One of these companies, 3M has numerous nano-silver related patents, giving it a clear interest in the outcome of the opinion, while Proctor & Gamble (P&G) sells products that incorporate nano-silver. P&G has been accused of attempting to influence and manipulate scientific research, and last year spent over $4 million lobbying in the US and between €4m-€4.5m lobbying in the EU.
The scientist in question also received research funding from Unilever, Steris, and GAMA Healthcare – again, companies with an active interest in nano-silver and any risk assessments which may impact regulation. While the money from these companies went to the scientist’s employer, rather than the actual scientist, this is no less problematic. The work itself was still done directly for industry. This highlights the growing problem of universities demanding that researchers look for corporate funding and engage in private contracting to raise funds.
Despite the scientist’s declaration of interests they were still deemed suitable to serve as an external SCENIHR expert on several occasions.
At first glance the European Commission’s independence policy looks robust – not only do the rules state that scientists should be independent, but they should also free from all forms of bias, including intellectual. It also includes a cooling-off period of five years between working for industry and working for a Committee on that topic, which is commendable.

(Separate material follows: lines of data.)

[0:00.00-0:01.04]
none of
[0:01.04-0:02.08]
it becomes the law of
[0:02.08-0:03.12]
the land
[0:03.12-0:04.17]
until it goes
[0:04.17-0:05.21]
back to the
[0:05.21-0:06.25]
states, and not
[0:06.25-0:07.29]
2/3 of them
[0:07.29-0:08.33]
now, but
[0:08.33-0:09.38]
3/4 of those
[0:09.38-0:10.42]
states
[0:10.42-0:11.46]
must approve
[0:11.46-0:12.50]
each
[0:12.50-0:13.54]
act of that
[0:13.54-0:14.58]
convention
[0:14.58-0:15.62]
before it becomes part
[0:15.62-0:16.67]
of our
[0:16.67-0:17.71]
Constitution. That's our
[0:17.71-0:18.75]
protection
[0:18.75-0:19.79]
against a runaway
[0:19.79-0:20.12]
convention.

However, CEO argue that when deciding what is and isn’t a conflict of interest the European Commission’s policy is overly narrow. Interests, i.e. ties to industry, are only judged to be a conflict if directly related to the experts’ role for the scientific committee or working group. For example, if an expert wrote a report for industry claiming a controversial chemical was completely safe, working on that chemical for the scientific committees would be considered a conflict. However, the expert would be able to assess another chemical which the report didn’t cover, but which was still produced by the same company.
This is because the European Commission assumes that, unless the expert is in a position to actively exploit the conflict by, for example, consciously skewing findings in favour of industry because they have a financial interest to do so, then the conflict can be managed. This position fails to understand the different and often insidious ways in which conflicts of interest can influence scientists.

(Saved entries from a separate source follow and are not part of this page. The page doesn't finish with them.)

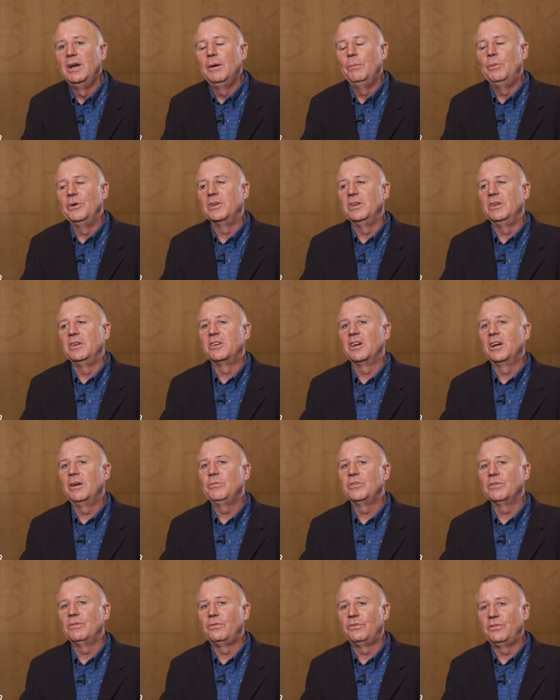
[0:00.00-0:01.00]
But in
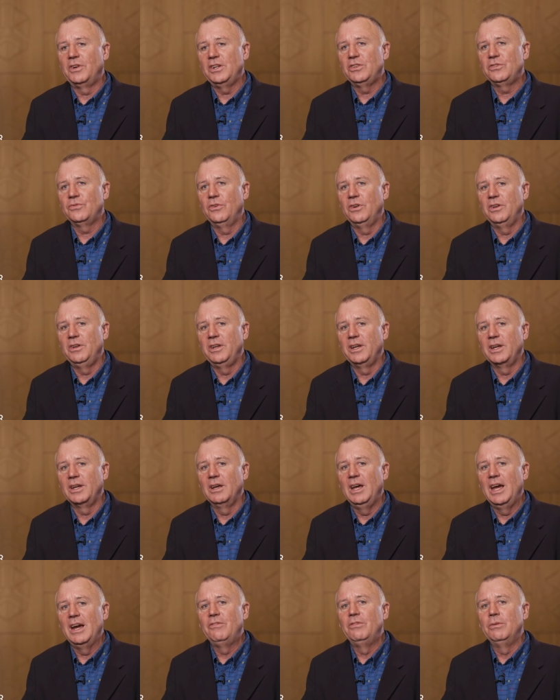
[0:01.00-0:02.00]
terms of fresh
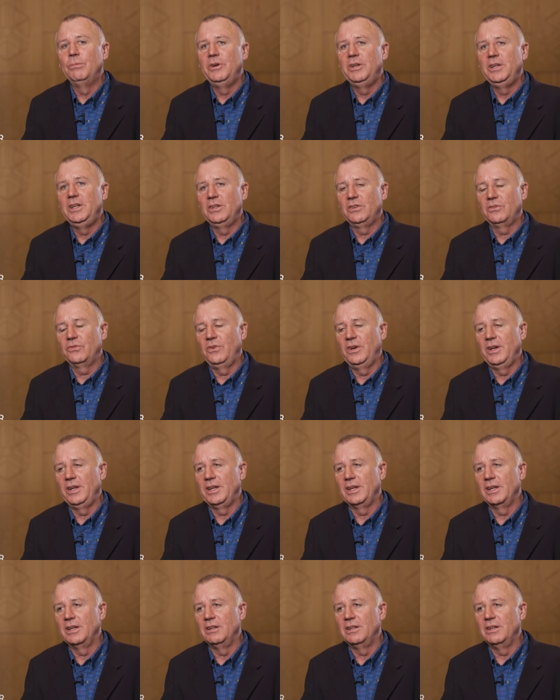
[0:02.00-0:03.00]
funding, everybody is
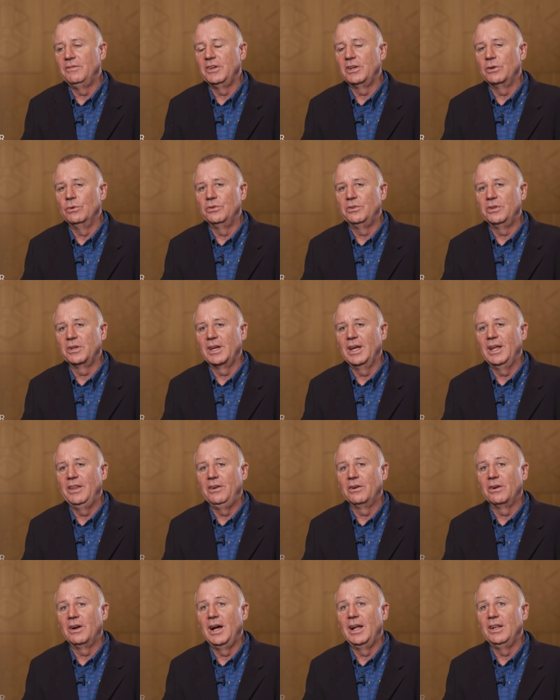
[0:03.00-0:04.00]
finding it difficult to get
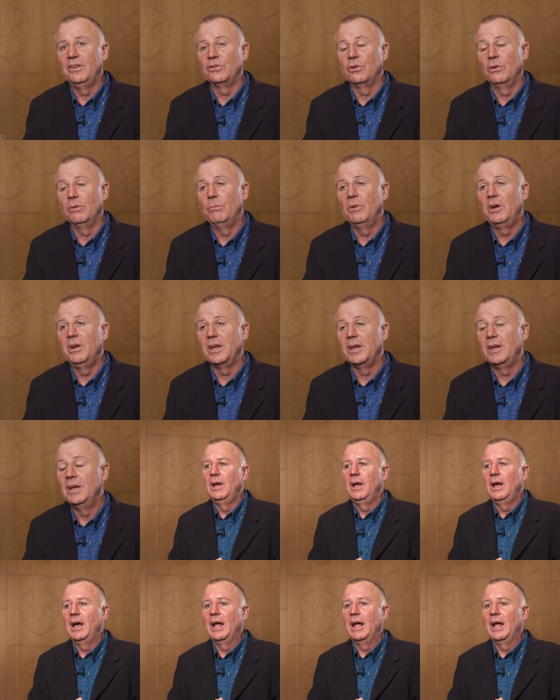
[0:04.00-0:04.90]
their hands on money.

Studies have revealed a strong correlation between financial ties with industry and pro-industry research outcomes. Industry funding – which does not have to be related to the particular area of work in question – leads to an increased probability of the production of pro-industry conclusions, biased interpretations of data, and even obstruction of the publication of negative outcomes. Social scientists have also found that a ‘sense of indebtedness’ towards the financial interest can cause further bias, known as double loyalty. This may not even be conscious move: most studies conclude that a conflict of interest often results from an unintentional bias rather than from intended dishonesty.
This kind of regulatory capture was pioneered by the tobacco industry and is the most prevalent form of industry influence. The European Commission has not taken this form of industry influence into consideration and designs its independence policy solely around the possibility of corrupt individuals intentionally distorting science for personal gain.
CEO is calling for the European Commission to create a broader definition and accompanying guidelines for conflicts of interest that cover the entire remit of the Scientific Committees and to outsource their screening for conflicts of interest to an independent body.
Whilst the CEO report focuses on the European Commission’s Scientific Committees, these problems are by no means confined to Europe. If anything, the problem of regulatory capture by industry is even more pronounced in Australia than it is in Europe.